Start of Dataset extract
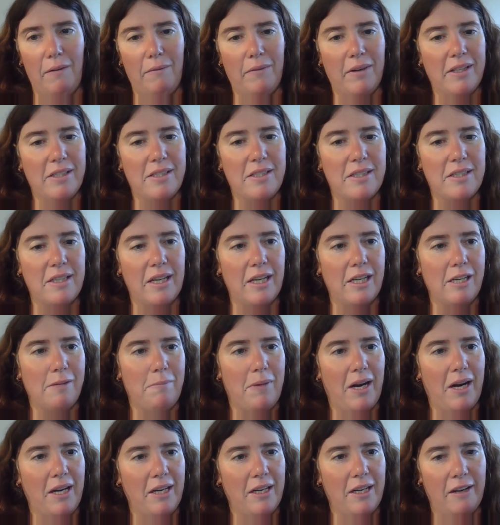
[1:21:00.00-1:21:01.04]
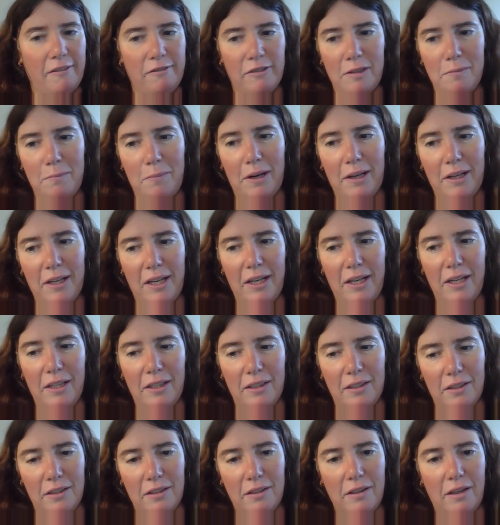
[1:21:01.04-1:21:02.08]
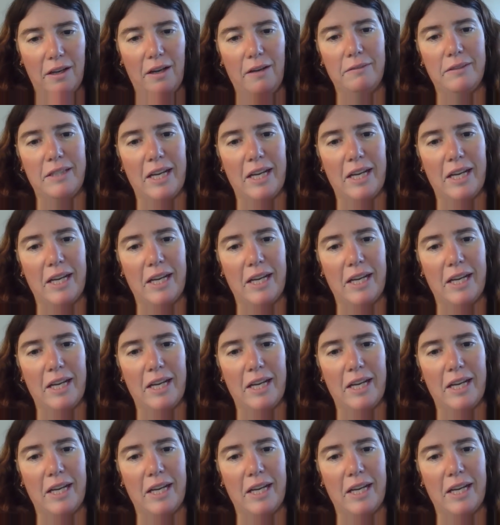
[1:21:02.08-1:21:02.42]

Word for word: I'm going to say goodbye to everybody and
End of Dataset extract
Work instructions: Return the complete data unchanged and include none of the pictures.

Response to this task:
[1:21:00.00-1:21:01.04]
[1:21:01.04-1:21:02.08]
[1:21:02.08-1:21:02.42]

Word for word: I'm going to say goodbye to everybody and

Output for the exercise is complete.